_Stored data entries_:
━━━━━━━━━━━━━━━━━━━━

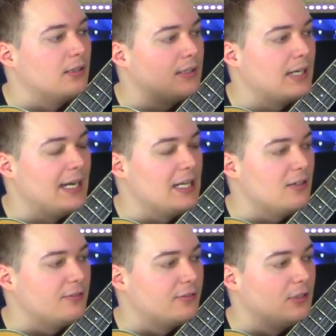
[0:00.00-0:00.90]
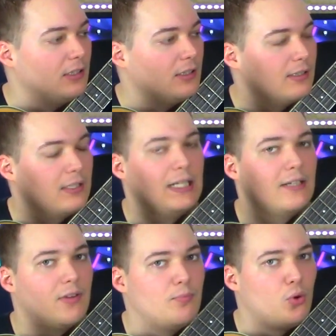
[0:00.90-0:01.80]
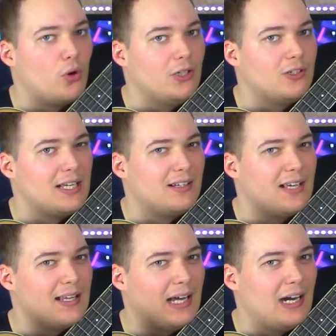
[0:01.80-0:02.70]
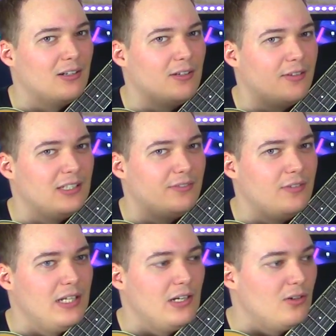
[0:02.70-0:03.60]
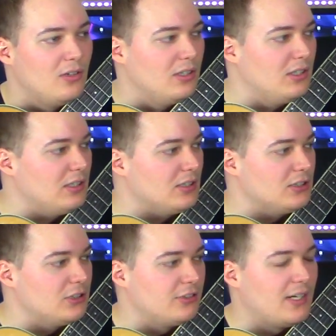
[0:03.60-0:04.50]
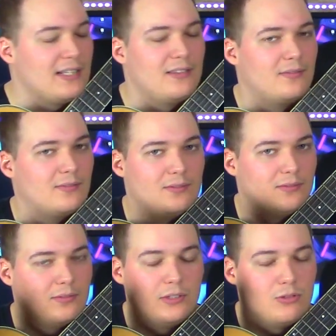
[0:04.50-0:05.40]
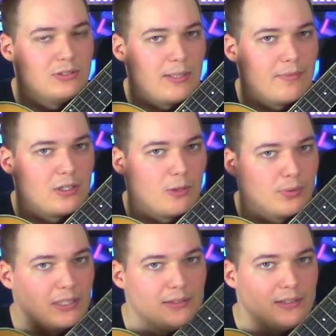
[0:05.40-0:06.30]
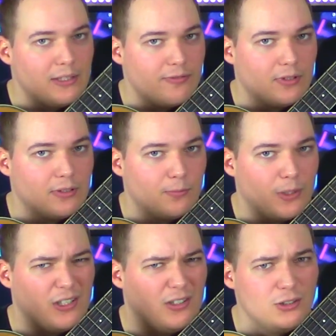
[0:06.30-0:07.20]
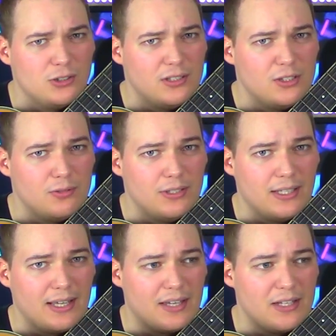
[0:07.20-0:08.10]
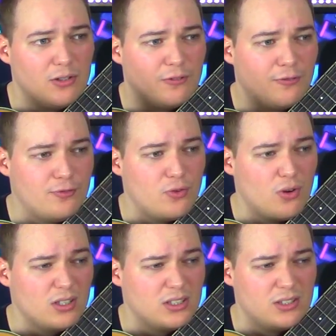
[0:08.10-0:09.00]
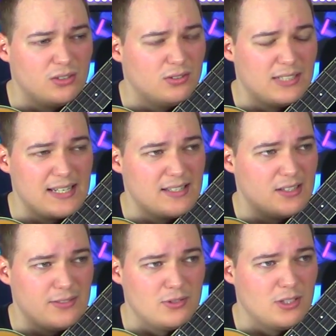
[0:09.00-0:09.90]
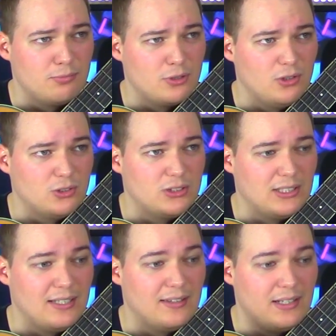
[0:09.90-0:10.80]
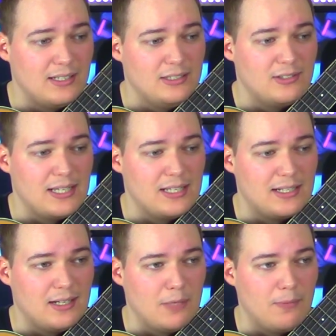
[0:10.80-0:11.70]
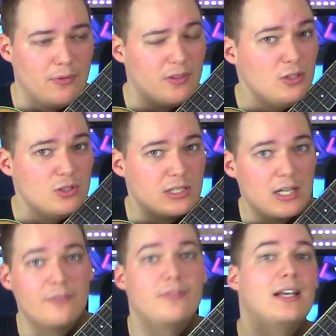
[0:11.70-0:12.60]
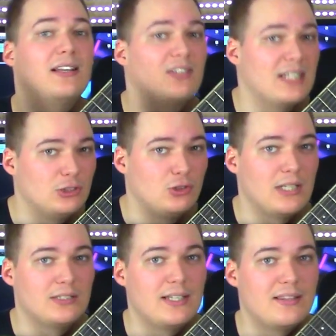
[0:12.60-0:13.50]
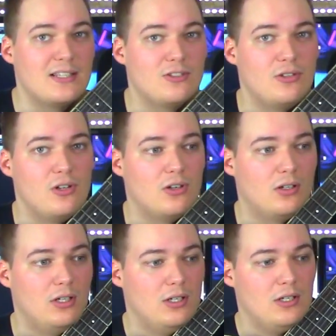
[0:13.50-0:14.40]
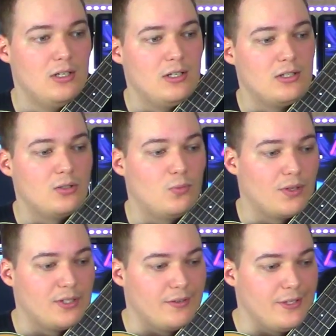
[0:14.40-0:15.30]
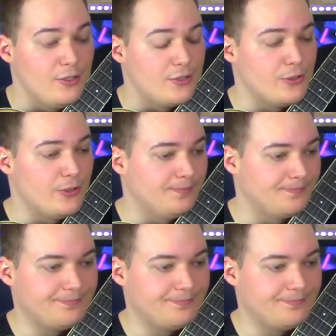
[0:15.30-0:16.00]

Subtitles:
kind of the point you can get out of this video. Try doing something completely different what you're usually doing, and then you're forced to take a different approach, and then you can come up with new stuff and you can translate that to what you're used to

━━━━━━━━━━━━━━━━━━━━

_EXERCISE DESCRIPTION_: Could you transcribe every entry above exactly, leaving out the images?

_SOLUTION FOR THIS PROBLEM_:
[0:00.00-0:00.90]
[0:00.90-0:01.80]
[0:01.80-0:02.70]
[0:02.70-0:03.60]
[0:03.60-0:04.50]
[0:04.50-0:05.40]
[0:05.40-0:06.30]
[0:06.30-0:07.20]
[0:07.20-0:08.10]
[0:08.10-0:09.00]
[0:09.00-0:09.90]
[0:09.90-0:10.80]
[0:10.80-0:11.70]
[0:11.70-0:12.60]
[0:12.60-0:13.50]
[0:13.50-0:14.40]
[0:14.40-0:15.30]
[0:15.30-0:16.00]

Subtitles:
kind of the point you can get out of this video. Try doing something completely different what you're usually doing, and then you're forced to take a different approach, and then you can come up with new stuff and you can translate that to what you're used to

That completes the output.